This series, brought to you by Yahoo! Finance, looks at which upgrades and downgrades make sense, and which ones investors should act on. Today, our headlines include downgrades for Tractor Supply Company (NASDAQ:TSCO) and United Natural Foods, Inc. (NASDAQ:UNFI), but a big hike in price target at Honeywell International Inc. (NYSE:HON).
Good news first
Let’s tackle that one first. Honeywell shares are surging this morning — up more than 1%, or three times more than the Dow — on reports that the company has just reaffirmed that it can hit its growth targets for this year. Management says it’s on track to achieve 4% to 5% sales growth, and 6% to 11% profits growth in fiscal 2013, ending the year with per-share profits of as much as $4.95.
This prospect convinced analysts at Stifel Nicolaus to add $6 to their price target on the stock, which Stifel now thinks could hit $80 by year-end. There’s just one problem with that analysis, though.
Priced at 19.5 times trailing earnings, Honeywell International Inc. (NYSE:HON) shares already look richly priced for the 10%-plus earnings growth analysts expect it to produce over the next five years — growth that already looks to be at the high range for what Honeywell’s saying it can achieve. Free cash flow at the company, at $2.6 billion, lags reported net income by 10%, showing Honeywell to be even more expensive than it looks.
Indeed, even if all goes perfectly, and Honeywell maxes out its profits guidance this year, the stock would still cost more than 14.5 times earnings — overpriced for 10% growth and a 2.4% dividend yield. And that’s the best case scenario. Worse case, Honeywell International Inc. (NYSE:HON) falls short on its growth promises, and looks even more overpriced than it already does. To my Foolish eye, this argues in favor of a decline in stock price — not a surge to $80 and beyond.
Tractor Supply stalls
Meanwhile, the news for stocks Wall Street does not like is even worse. Tractor Supply Company (NASDAQ:TSCO), for example, just got hit with a downgrade (to “hold”) from Feltl & Co. This is strange, because according to StreetInsider.com, Feltl actually thinks the stock could rise to $112 a share over the course of the next 12 months.

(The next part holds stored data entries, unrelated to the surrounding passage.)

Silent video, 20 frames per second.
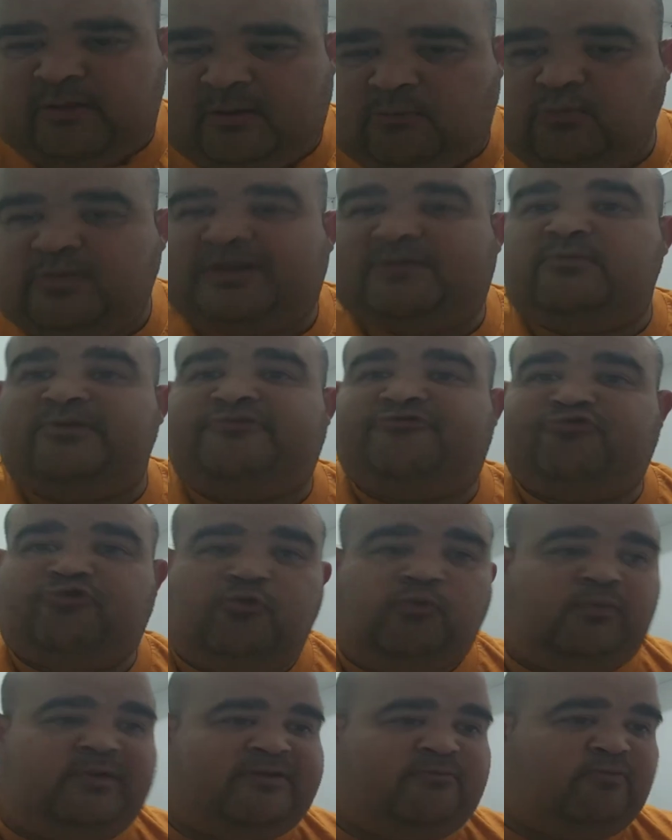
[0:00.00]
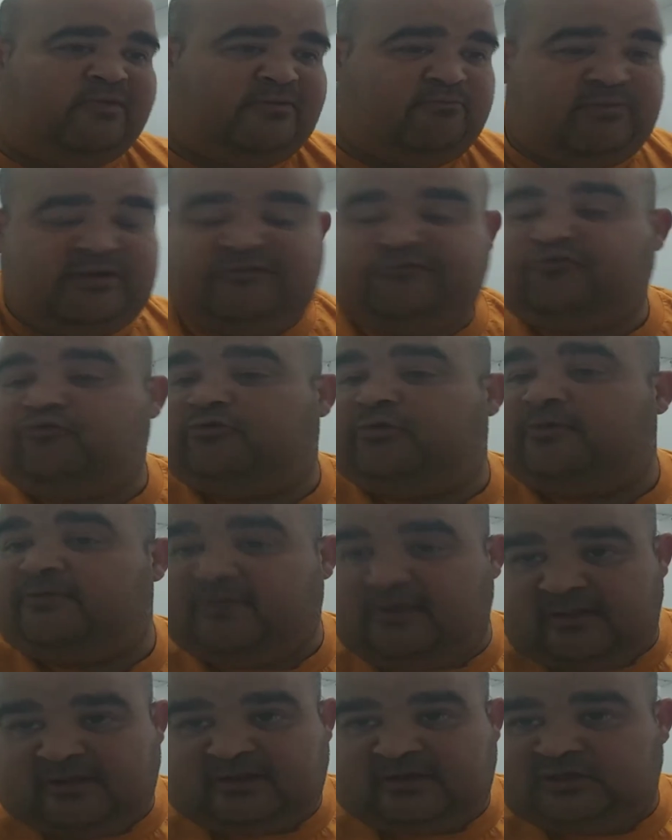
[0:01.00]
redo
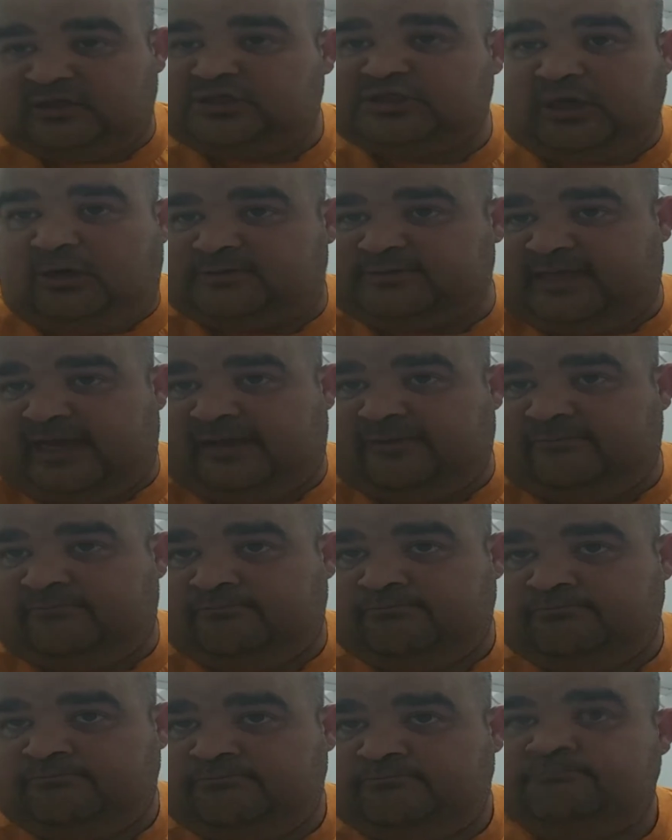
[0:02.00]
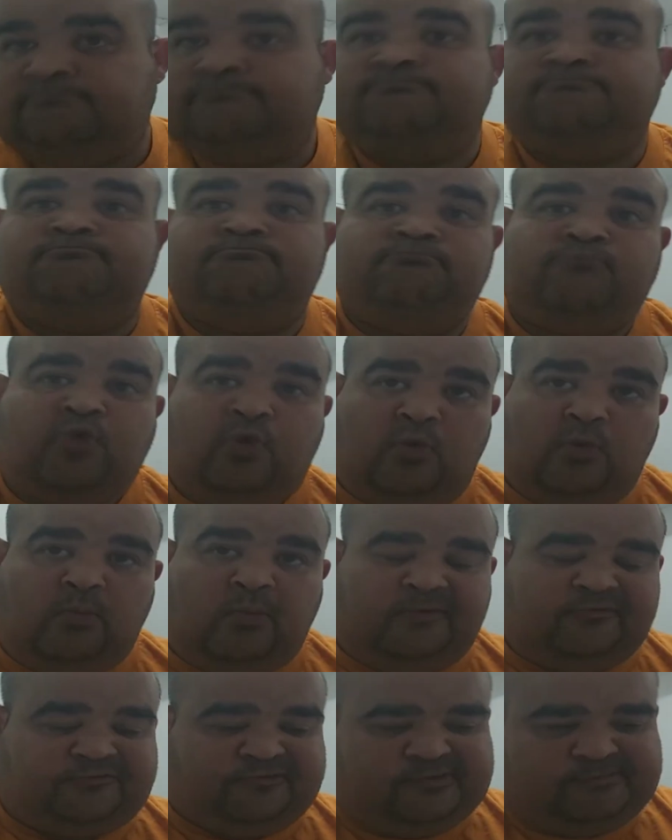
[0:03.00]
the shows again. We'll see.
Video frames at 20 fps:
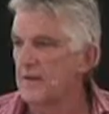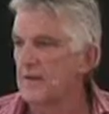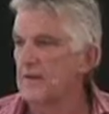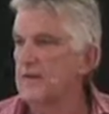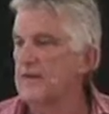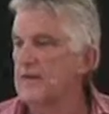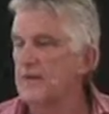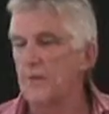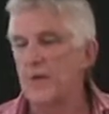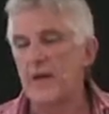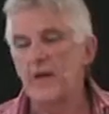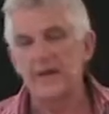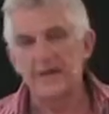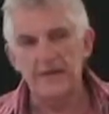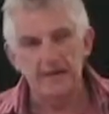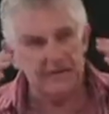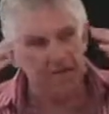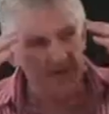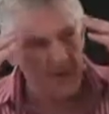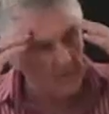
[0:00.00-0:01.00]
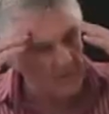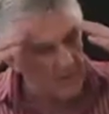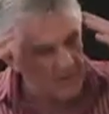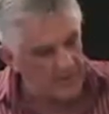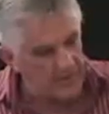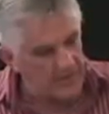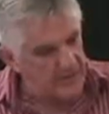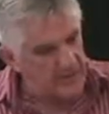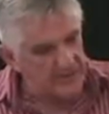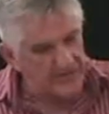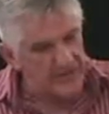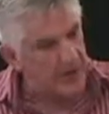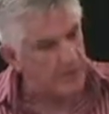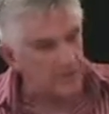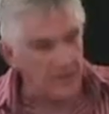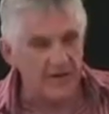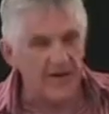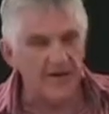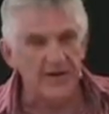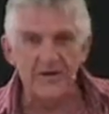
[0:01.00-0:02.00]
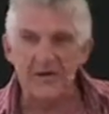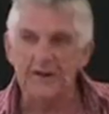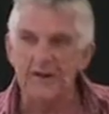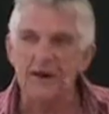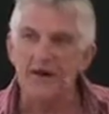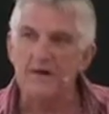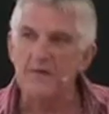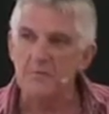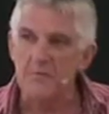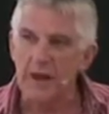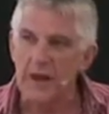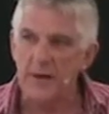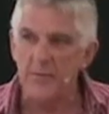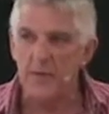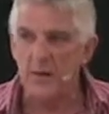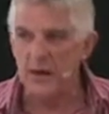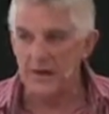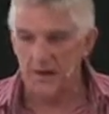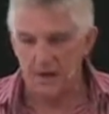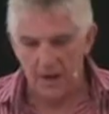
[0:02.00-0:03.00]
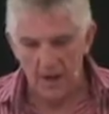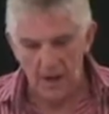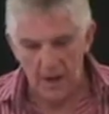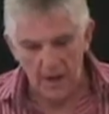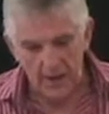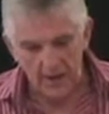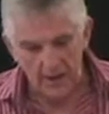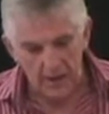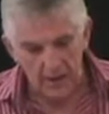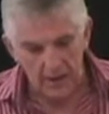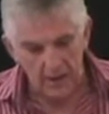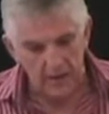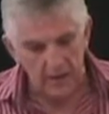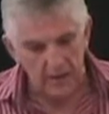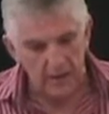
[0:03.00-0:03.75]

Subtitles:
Think about it. There's something in your life maybe that you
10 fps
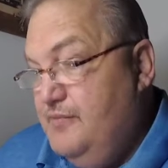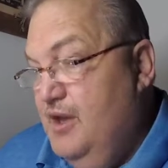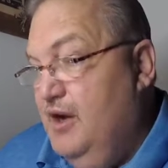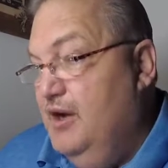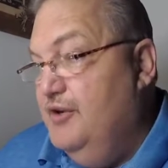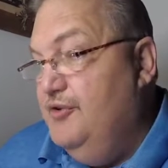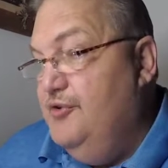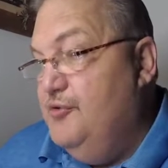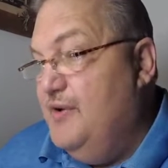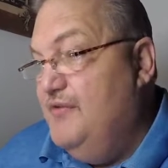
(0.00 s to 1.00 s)
uh,
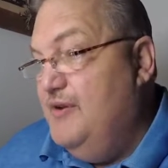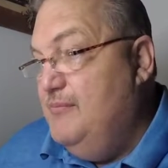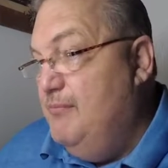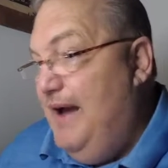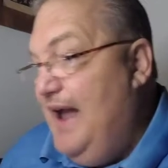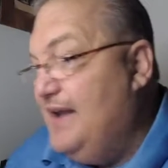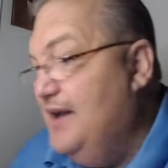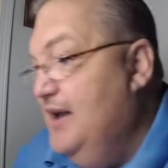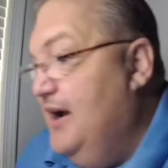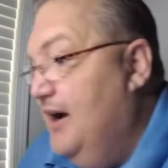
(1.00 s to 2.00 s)
driven back.
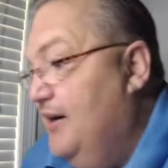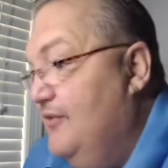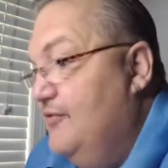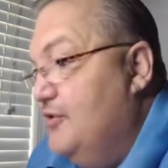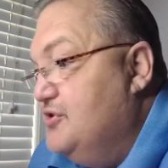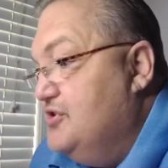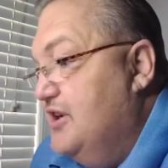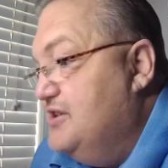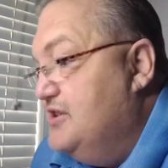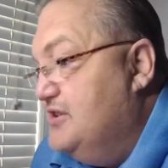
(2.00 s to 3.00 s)
Uh, verse
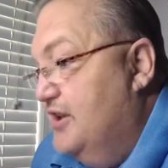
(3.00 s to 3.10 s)
6 says,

It might. With 17% earnings growth projected for this year, and for each of the next five years, Tractor Supply looks likely to keep investors happy, and keep on keeping them happy, as earnings rise higher and higher. But what if the momentum stalls?
Already, Tractor Supply shares look overvalued at 27 times earnings. The dividend payout here is minimal, just 0.8%. Free cash flow is weak, with Tractor Supply Company (NASDAQ:TSCO) generating only about $0.82 in real cash profit for every $1 it claims to be “earning” under GAAP. So long as the company maintains its growth pace, I suspect investors may be willing to ignore the obvious overvaluation. But if Tractor Supply misses the gas pedal just once, investors are going to slam on the brakes.